> YOUR OBJECTIVE: When a record contains an image, skip the image and retype the rest of that record exactly.

Stored data entries:
※

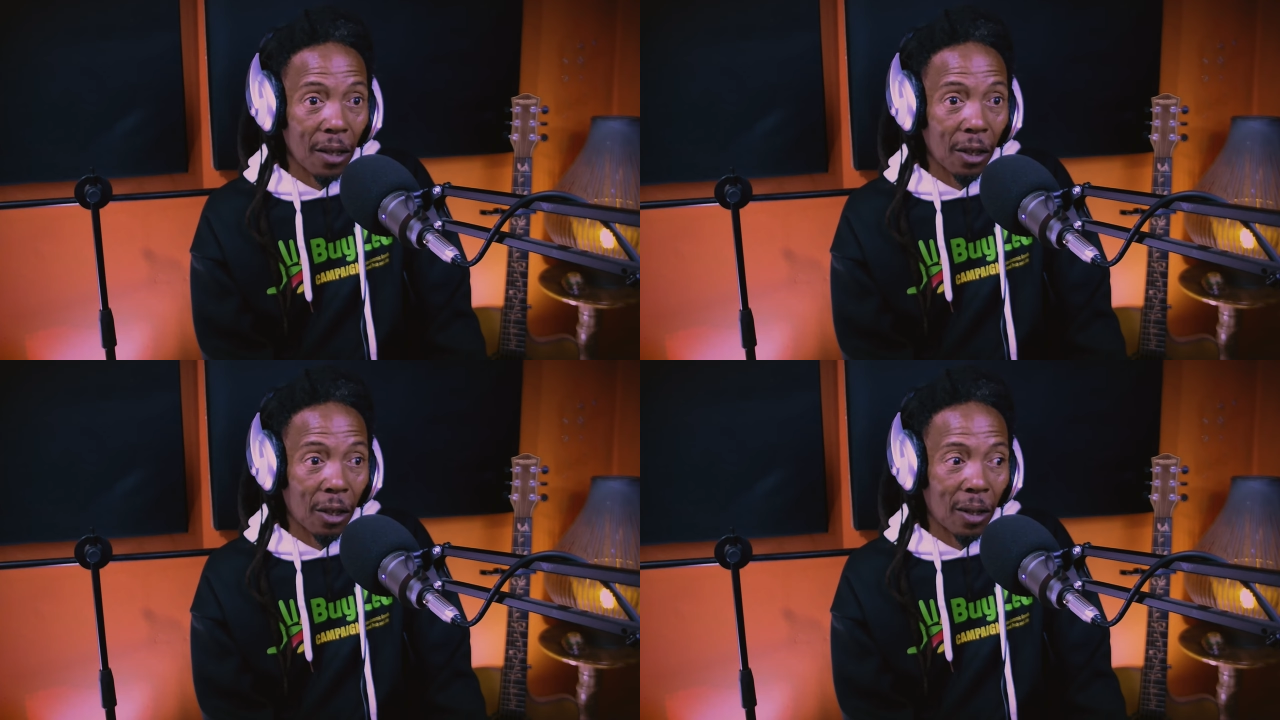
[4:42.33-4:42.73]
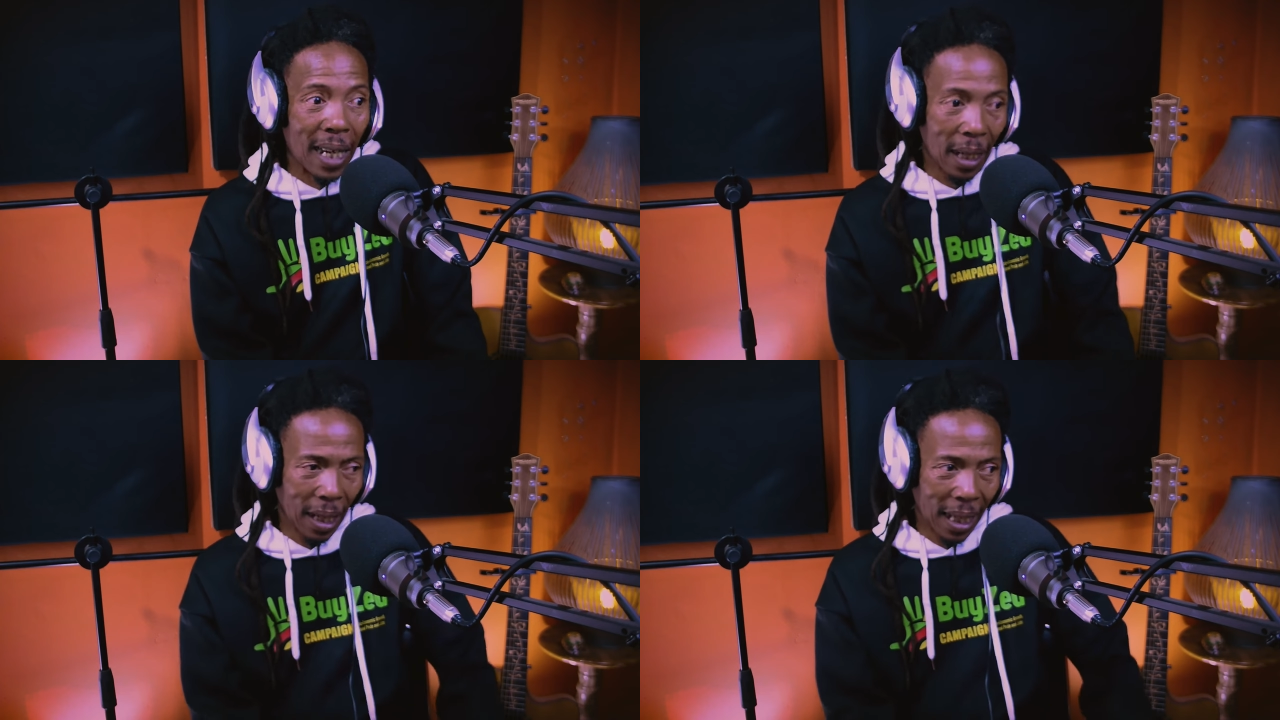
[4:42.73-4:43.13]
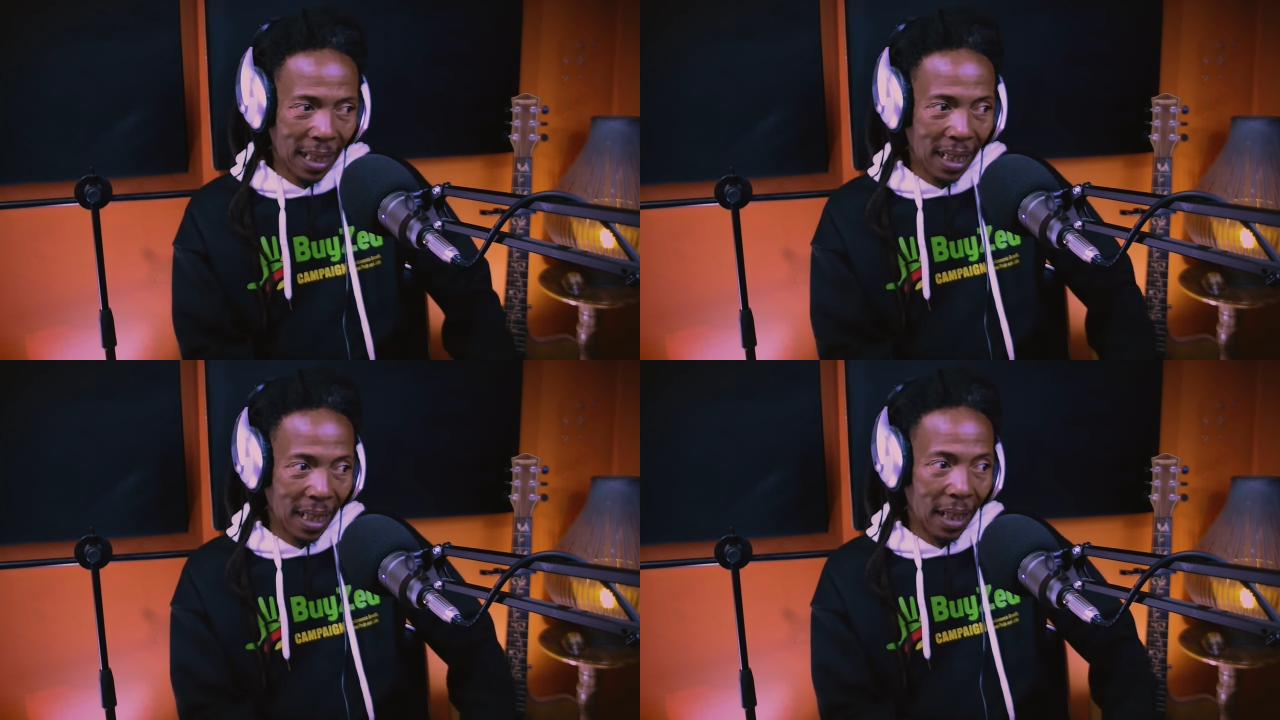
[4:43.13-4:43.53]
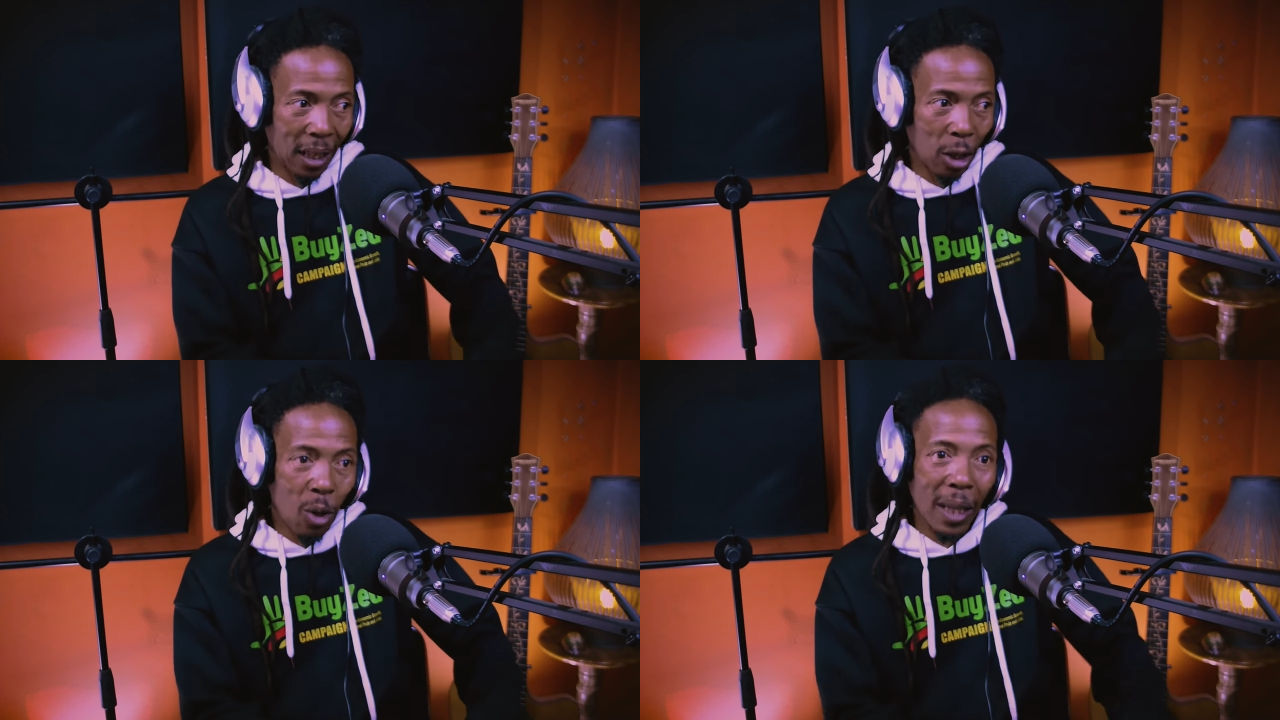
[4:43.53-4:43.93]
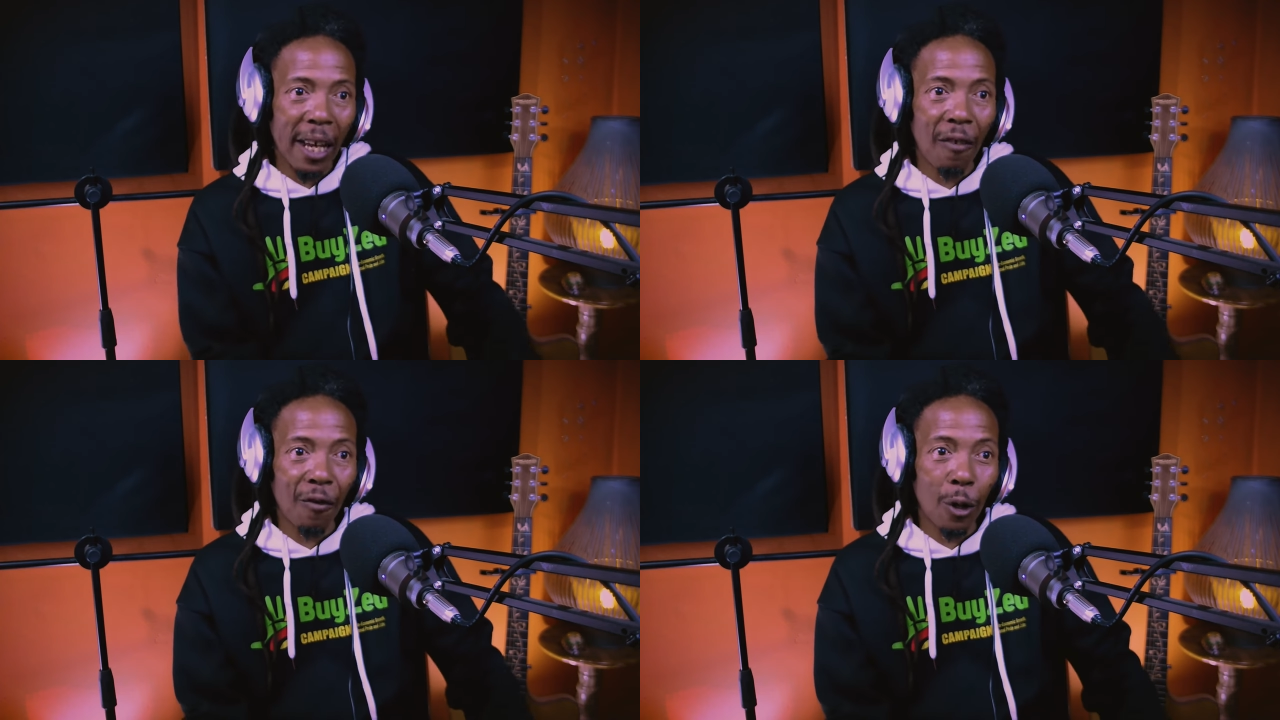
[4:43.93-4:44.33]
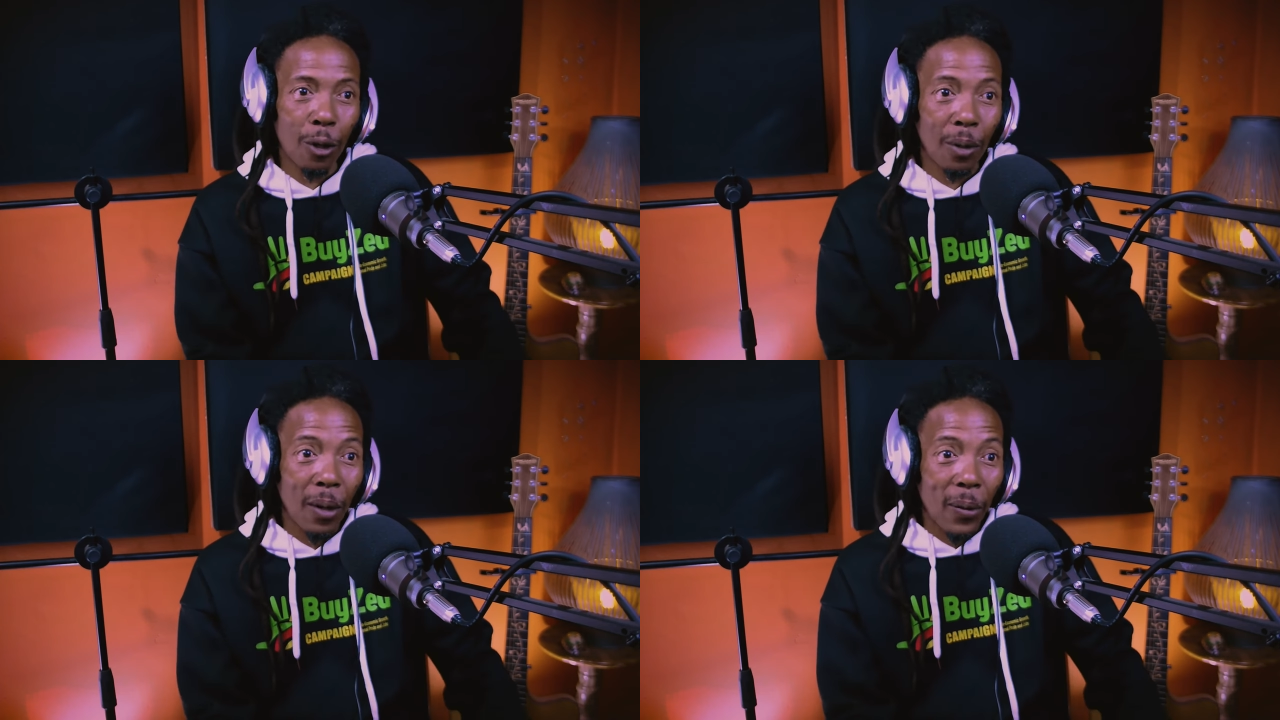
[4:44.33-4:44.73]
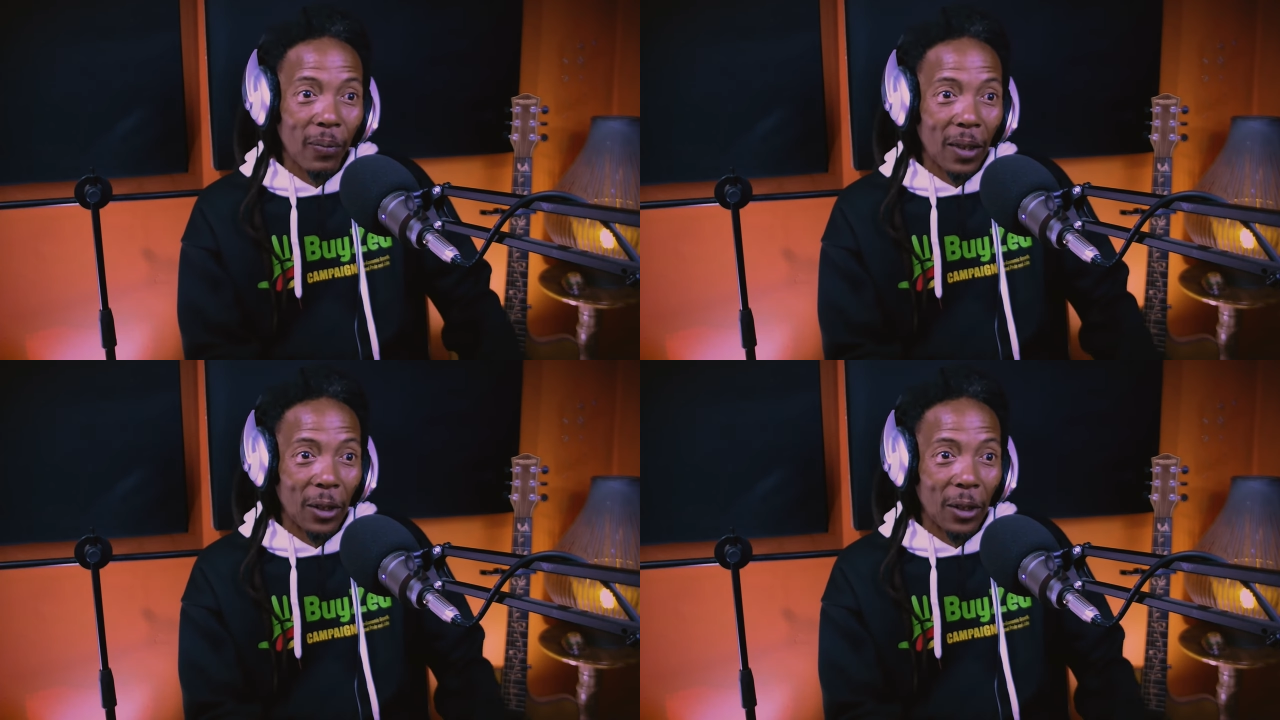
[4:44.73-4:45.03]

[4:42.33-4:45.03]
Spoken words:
you know, at a lower level.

※

> EXERCISE RESPONSE:
[4:42.33-4:42.73]
[4:42.73-4:43.13]
[4:43.13-4:43.53]
[4:43.53-4:43.93]
[4:43.93-4:44.33]
[4:44.33-4:44.73]
[4:44.73-4:45.03]

[4:42.33-4:45.03]
Spoken words:
you know, at a lower level.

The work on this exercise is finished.